The second main logical error animating Schwarz’ letter is his equivocation between Israel — a modern nation state represented by institutions like a parliament, government ministries, a police and a military — and “the Jewish people.” Of course, Israel does not belong to the Jewish people. One need not even invoke the legitimate claims of expelled Palestinian refugees to make this point, for 20% of Israel’s population by citizenship is not Jewish, but rather Arab Palestinians of Christian or Muslim background. By any contemporary notion of legitimate governance, no one ethnic or religious group can or should ever claim ownership of a state that is home to a diverse population. Additionally, it should not be necessary to state that not all Jews around the world are citizens of Israel. It is therefore not at all true that an attack on the Israeli government, no matter how hypocritical, no matter how unrestrained, is an attack on “the Jewish people.” It is in most cases nothing more than an attack on a powerful political entity that has birthed far too much injustice for the world to remain silent. (And one can–must–say that even while unequivocally rejecting any anti-Semitic or bigoted sentiments that some critics may harbor).

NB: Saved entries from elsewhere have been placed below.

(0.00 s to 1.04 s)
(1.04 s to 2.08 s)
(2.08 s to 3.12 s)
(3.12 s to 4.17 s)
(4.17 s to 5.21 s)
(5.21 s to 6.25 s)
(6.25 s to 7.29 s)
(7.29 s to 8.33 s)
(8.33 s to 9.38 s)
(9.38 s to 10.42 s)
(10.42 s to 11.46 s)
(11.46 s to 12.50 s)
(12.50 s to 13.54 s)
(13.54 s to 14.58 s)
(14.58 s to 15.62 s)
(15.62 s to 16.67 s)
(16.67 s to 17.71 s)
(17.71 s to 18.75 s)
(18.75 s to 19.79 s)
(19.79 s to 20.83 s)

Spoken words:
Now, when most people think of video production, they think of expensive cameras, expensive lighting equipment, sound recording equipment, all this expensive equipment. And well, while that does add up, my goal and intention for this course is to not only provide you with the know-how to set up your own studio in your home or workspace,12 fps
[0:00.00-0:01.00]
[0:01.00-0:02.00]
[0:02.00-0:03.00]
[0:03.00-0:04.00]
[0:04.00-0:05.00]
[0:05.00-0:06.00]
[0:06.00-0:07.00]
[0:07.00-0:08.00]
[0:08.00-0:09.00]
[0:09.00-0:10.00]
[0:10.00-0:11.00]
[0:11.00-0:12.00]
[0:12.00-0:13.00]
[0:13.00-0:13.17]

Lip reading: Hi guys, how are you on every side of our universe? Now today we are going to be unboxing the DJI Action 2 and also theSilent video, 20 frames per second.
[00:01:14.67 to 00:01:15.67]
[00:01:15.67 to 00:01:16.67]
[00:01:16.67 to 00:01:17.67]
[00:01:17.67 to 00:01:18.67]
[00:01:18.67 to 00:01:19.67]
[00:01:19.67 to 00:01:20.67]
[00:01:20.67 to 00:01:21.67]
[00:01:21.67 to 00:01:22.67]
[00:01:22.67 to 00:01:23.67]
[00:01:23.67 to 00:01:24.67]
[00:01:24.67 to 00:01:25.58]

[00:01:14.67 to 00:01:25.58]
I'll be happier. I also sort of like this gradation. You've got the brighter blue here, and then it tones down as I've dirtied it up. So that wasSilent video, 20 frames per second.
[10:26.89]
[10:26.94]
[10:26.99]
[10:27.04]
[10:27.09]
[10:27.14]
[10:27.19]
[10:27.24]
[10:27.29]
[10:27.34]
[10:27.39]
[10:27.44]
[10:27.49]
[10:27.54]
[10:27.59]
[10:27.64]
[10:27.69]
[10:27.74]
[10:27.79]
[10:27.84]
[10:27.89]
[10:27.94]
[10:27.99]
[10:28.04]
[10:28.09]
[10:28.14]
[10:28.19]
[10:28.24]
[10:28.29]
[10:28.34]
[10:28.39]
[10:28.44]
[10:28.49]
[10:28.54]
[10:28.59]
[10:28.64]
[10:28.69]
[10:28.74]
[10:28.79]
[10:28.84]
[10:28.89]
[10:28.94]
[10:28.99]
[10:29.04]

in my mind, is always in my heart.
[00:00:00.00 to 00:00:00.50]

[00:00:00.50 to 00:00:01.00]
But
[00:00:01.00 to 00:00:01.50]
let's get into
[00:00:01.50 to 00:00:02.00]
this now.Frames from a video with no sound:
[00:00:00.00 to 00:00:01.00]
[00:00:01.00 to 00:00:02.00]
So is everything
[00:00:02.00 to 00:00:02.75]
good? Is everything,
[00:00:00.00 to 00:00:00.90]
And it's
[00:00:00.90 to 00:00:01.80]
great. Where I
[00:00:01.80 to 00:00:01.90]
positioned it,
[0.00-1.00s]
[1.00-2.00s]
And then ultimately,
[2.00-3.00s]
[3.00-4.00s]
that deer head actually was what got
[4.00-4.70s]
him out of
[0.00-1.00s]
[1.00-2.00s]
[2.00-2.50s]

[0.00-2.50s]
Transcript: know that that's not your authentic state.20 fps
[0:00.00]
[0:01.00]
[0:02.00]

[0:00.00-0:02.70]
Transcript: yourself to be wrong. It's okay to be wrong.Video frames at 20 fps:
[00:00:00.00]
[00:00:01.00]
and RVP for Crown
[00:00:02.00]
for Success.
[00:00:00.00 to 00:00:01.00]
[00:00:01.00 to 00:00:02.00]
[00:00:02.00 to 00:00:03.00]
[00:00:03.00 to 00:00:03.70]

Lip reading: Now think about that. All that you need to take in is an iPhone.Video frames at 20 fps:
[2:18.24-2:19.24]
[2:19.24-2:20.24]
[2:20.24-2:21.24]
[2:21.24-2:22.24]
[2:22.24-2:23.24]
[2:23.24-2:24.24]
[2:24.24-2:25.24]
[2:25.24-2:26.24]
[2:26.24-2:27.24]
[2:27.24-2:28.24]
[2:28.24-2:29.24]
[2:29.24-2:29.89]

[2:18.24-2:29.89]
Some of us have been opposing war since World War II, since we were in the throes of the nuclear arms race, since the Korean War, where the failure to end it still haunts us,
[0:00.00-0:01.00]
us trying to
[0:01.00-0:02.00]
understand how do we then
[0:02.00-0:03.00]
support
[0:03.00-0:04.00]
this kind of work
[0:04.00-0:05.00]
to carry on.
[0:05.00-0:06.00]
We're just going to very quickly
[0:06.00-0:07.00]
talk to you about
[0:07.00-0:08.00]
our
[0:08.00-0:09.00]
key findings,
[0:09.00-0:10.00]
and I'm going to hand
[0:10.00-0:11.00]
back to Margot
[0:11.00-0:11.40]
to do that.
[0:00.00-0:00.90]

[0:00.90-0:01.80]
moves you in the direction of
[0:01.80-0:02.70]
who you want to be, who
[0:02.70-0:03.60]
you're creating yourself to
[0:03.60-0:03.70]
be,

Wrongly and without any basis whatsoever, Schwartz attributes to me a number of views that I do not hold (including, for example, the idea that the rights of Jewish Arabs should not be recognized by Arab governments — or the regrettable implication that violation of the rights of Jewish Arabs by non-Palestinian Arab governments “cancels out” the rights of Palestinian refugees who were not responsible for such violations in the first place). The overall thrust of the letter completely ignores my column’s point, that it is impossible to fight one form of hatred (anti-Semitism) by promoting anti-Arab or anti-Muslim bigotry in the United States, or by refusing to criticize anti-Palestinian racism in Israel. Indeed, Schwartz’ silence on Israel’s entrenched institutional racism against Palestinians, even as he criticizes those who try to point it out, tells the whole story. It is unfortunate he had to accuse me of anti-Semitism, something I have always opposed, in order to make his point.